Introduction
Consider the problem of finding a root of the equation h(x)=0, where h(x) is a continuous function of a single variable x. The Newton-Raphson method can be used to find
such a root, if you can evaluate the gradient of the function h(x). The false position or regula falsi algorithm is a simple alternative method for which the gradient does
not need to be evaluated. To use it, it is necessary to start with two values L and U (lower and upper) for which L Assignmentchef assignmentchef
have different signs and, because h(x) is continuous, there must be at least one value of x between L and U with h(x)=0.
Starting with such a pair of values L and U, the next step is to calculate a value M (middle) as M = L
(if you were to draw a graph of h(x) against x and
connect the points (L,h(L)) and (U,h(U)) with a straight line, then M would be the point between L and U where the line intersects the axis).

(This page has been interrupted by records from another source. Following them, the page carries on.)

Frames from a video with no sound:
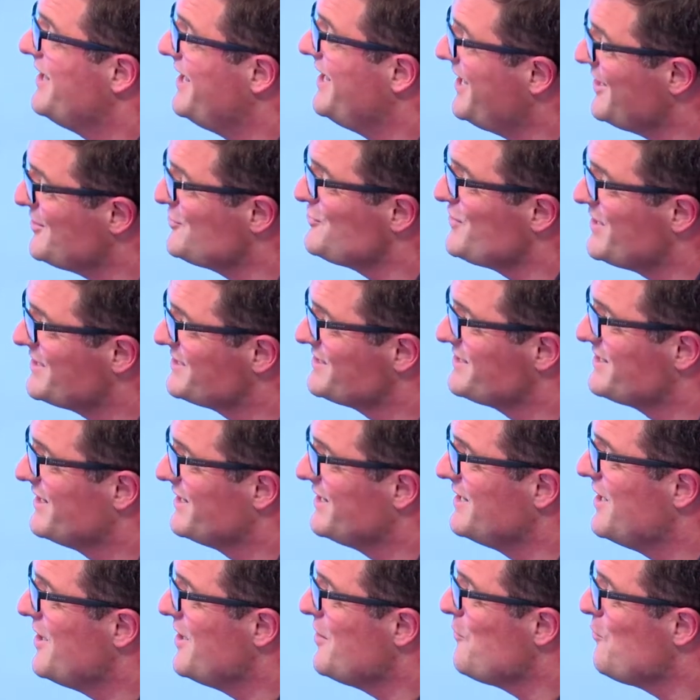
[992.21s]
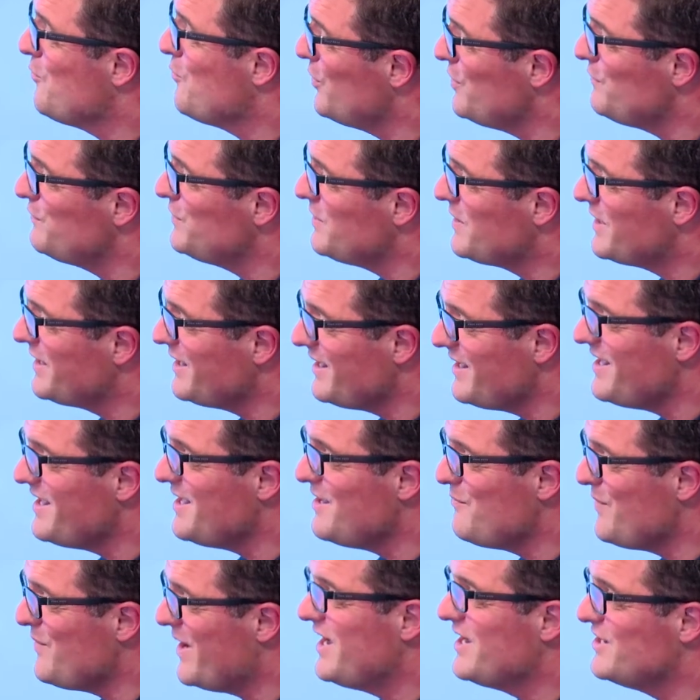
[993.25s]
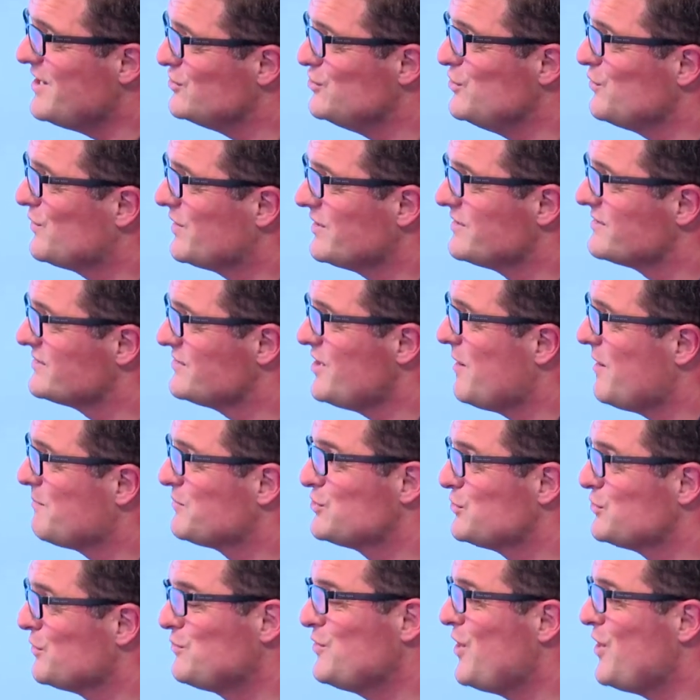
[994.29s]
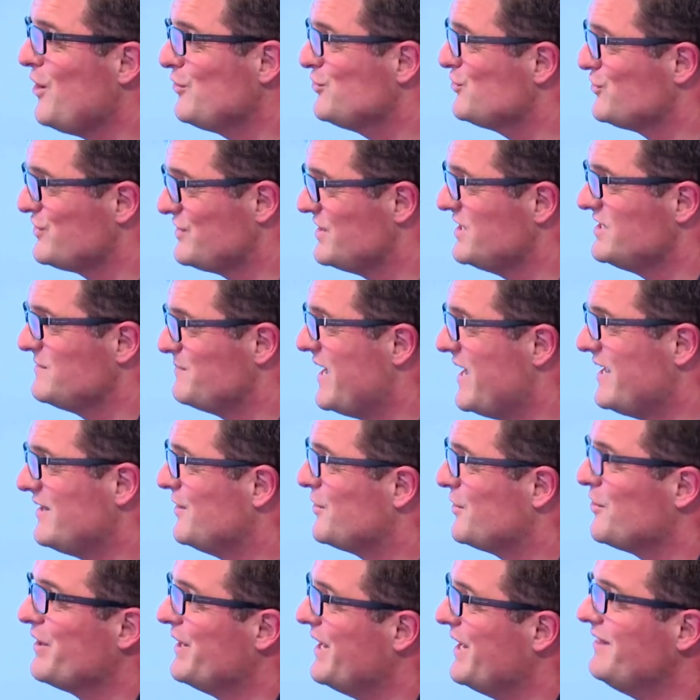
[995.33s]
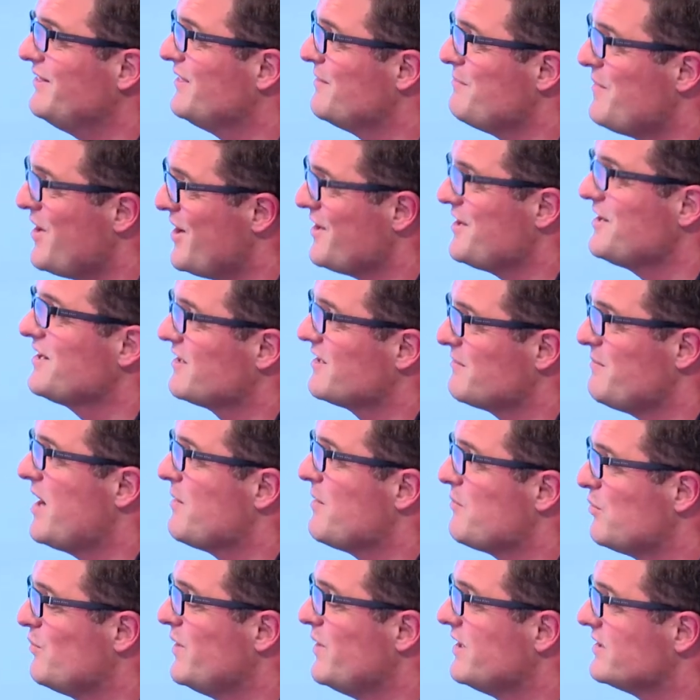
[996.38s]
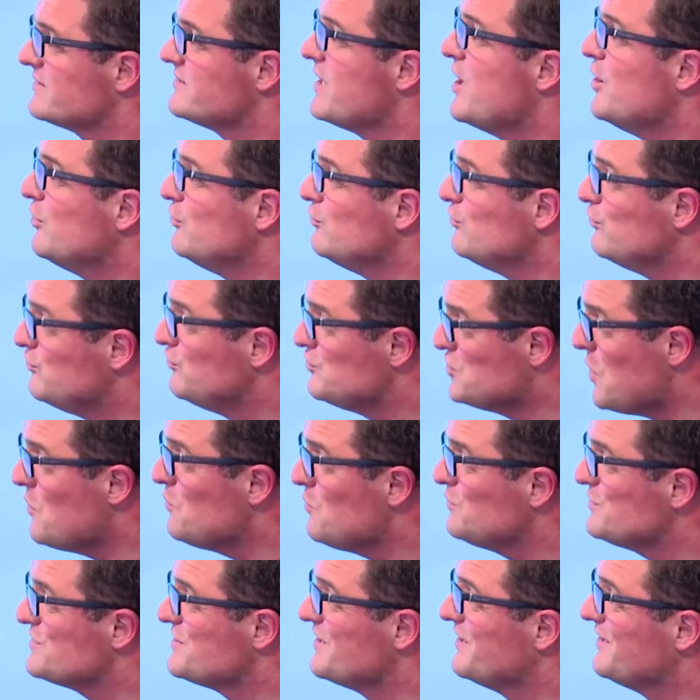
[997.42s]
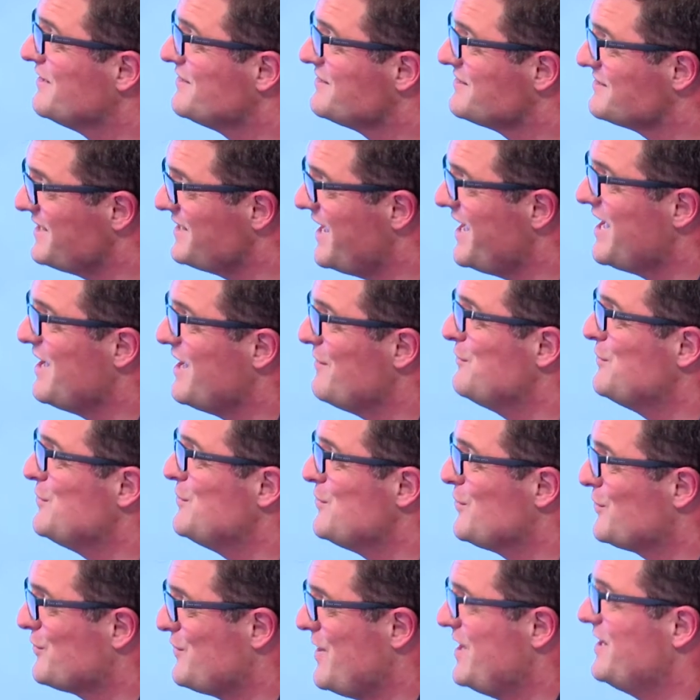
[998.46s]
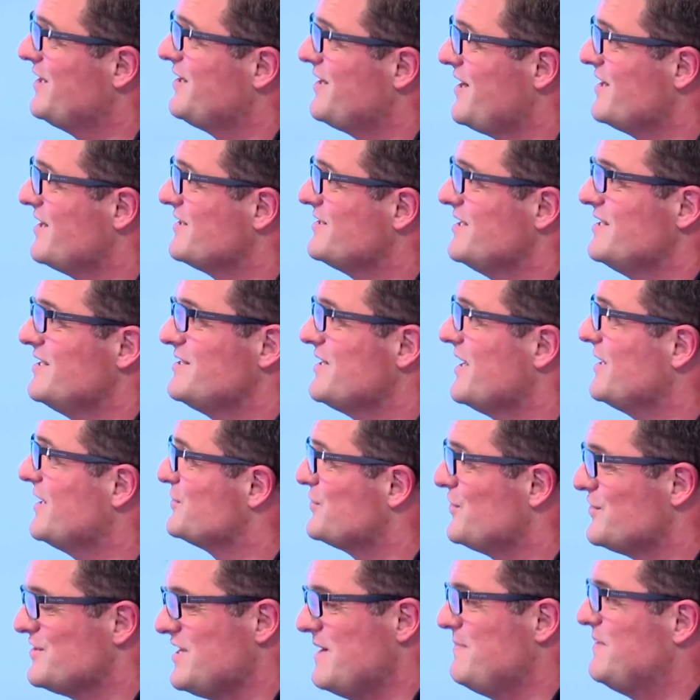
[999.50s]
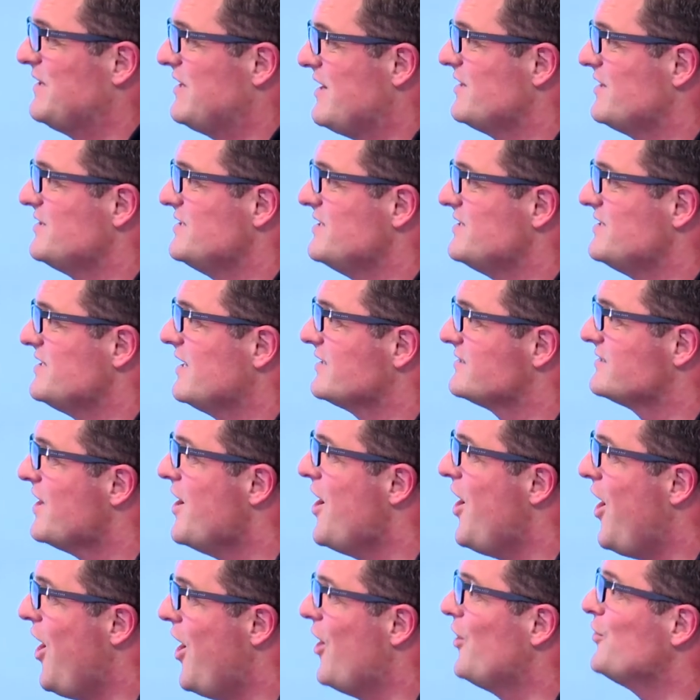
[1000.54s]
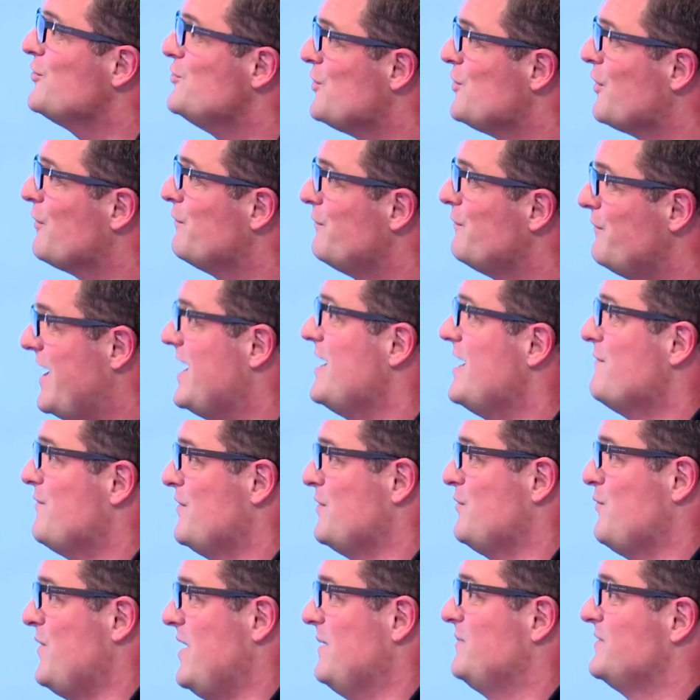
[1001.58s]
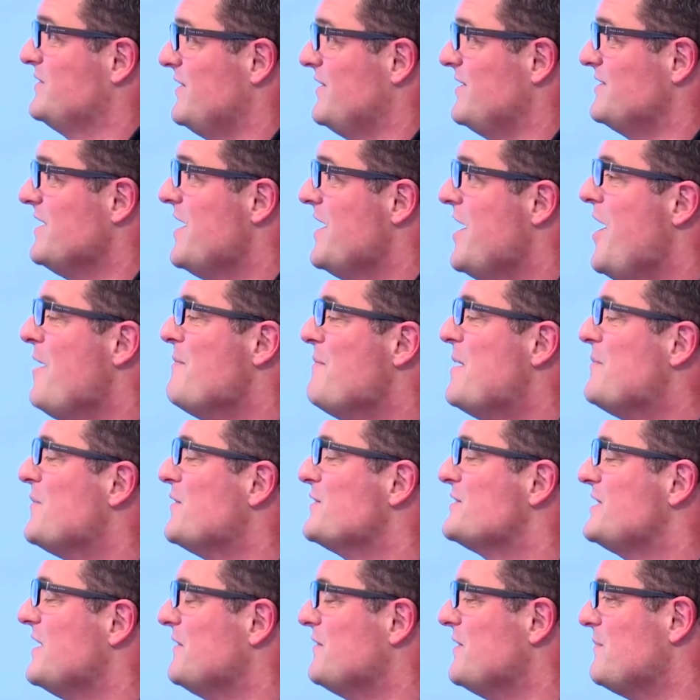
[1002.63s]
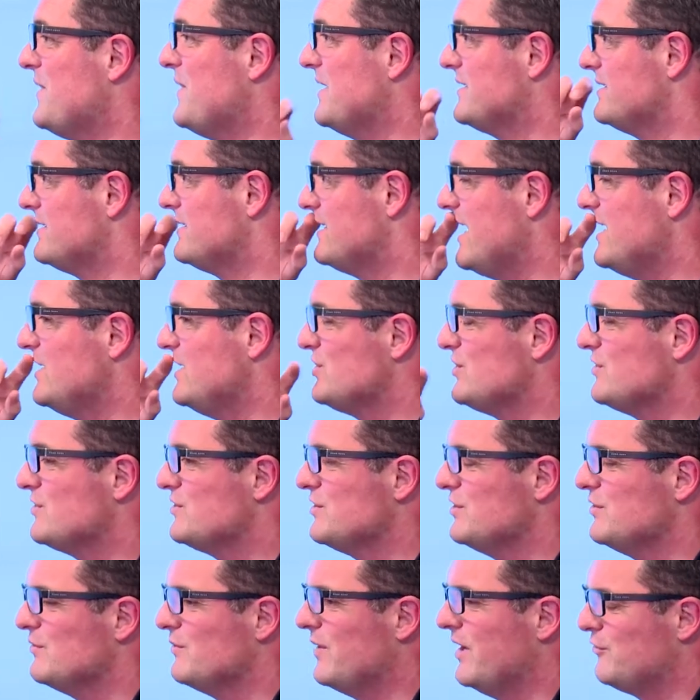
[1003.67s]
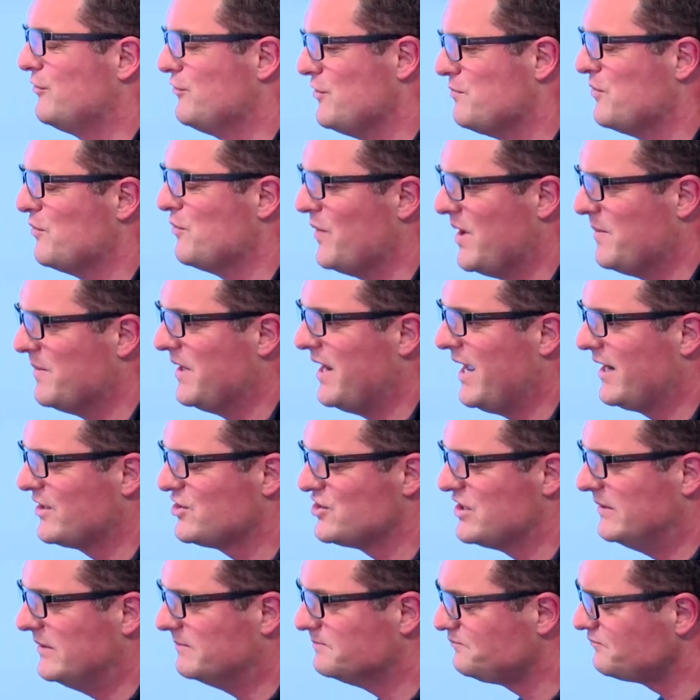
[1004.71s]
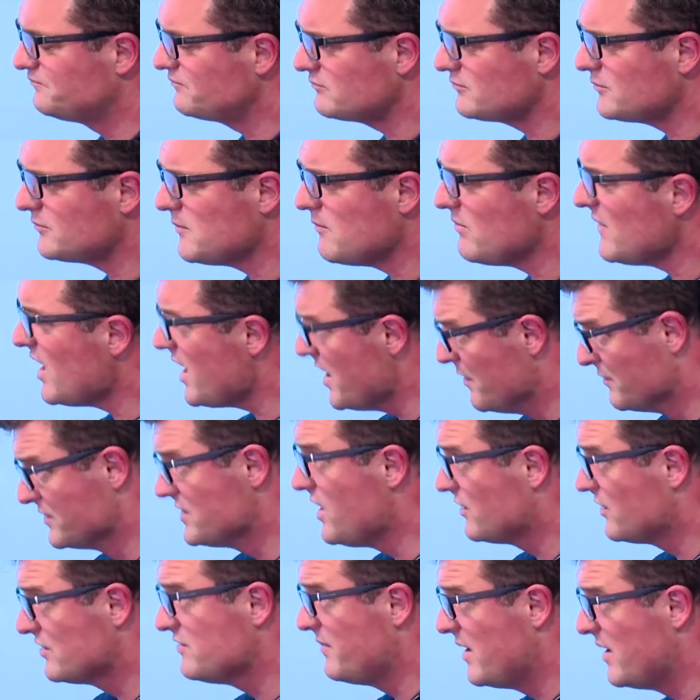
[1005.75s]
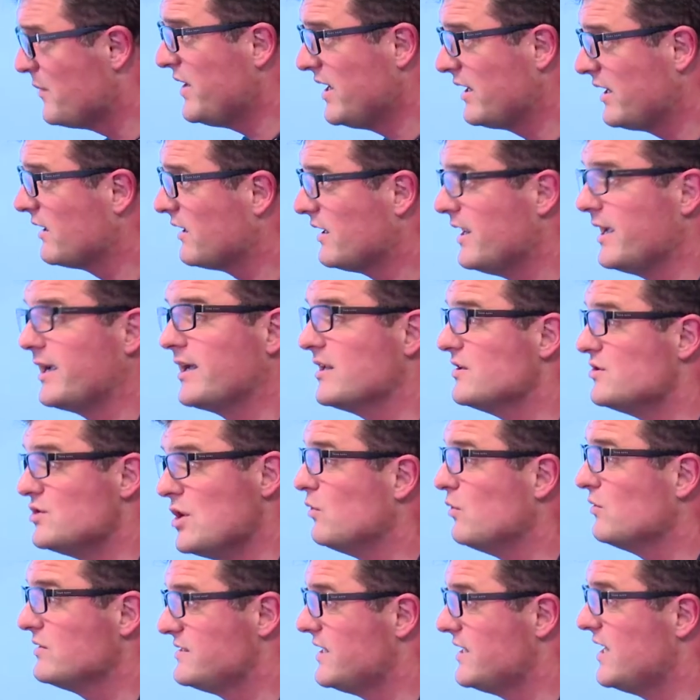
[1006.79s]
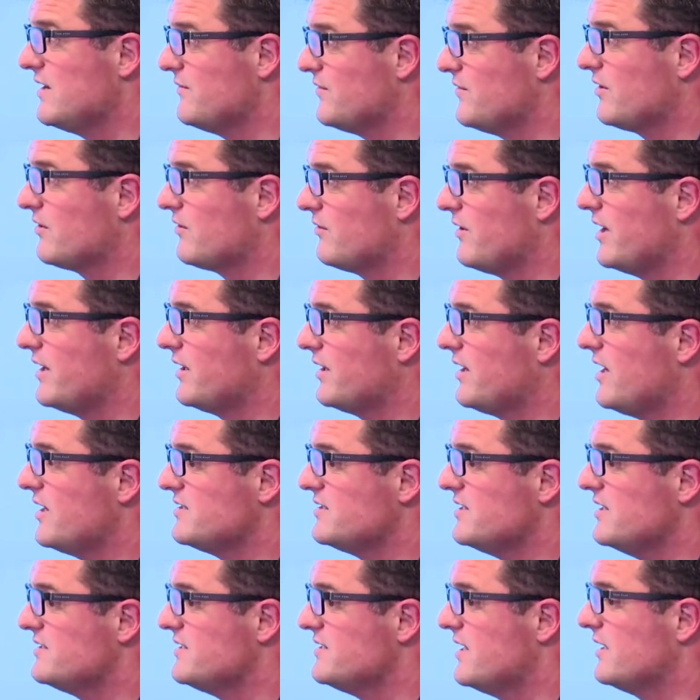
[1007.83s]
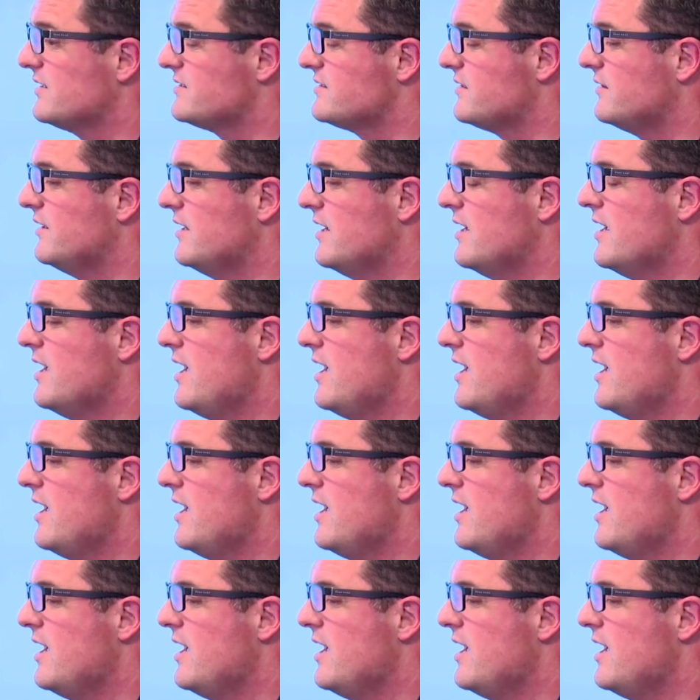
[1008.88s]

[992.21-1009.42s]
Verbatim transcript: Interestingly, one of the key ways you can stop subconsciously spending or letting the marketing department win is don't save your credit card details, your debit card details on your favorite website. A member has given a presentation to a group of women actually I was talking about click and click and don't save your credit card details. And,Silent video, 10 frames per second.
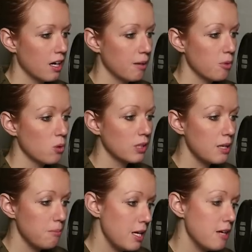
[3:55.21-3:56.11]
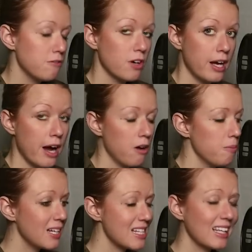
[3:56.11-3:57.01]
only me for now
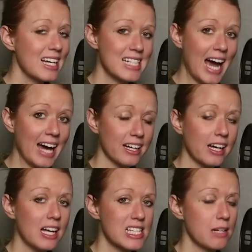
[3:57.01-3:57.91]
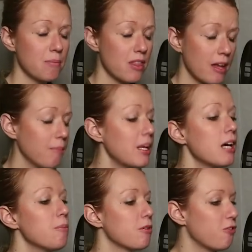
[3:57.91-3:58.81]
because I like to add a custom
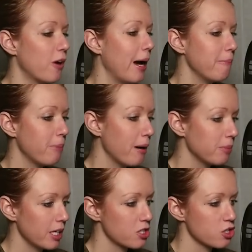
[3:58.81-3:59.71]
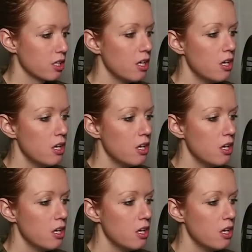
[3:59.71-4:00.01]
thumbnail before I publish.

If h(M)=0 then M is the required
root. Otherwise, if h(L)h(M)
the initial value of L; upper, the initial value of U; and tol, the value of a. The default value of tol should be 1e-6. Your function should start by checking that the values
of lower and upper do indeed bracket a root: if so, it should return the estimated root as a single value. Otherwise it should return the value NA with an appropriate
warning message. Your function must not use any of Rs own root-finding routines such as polyroot (), uniroot () or anything similar.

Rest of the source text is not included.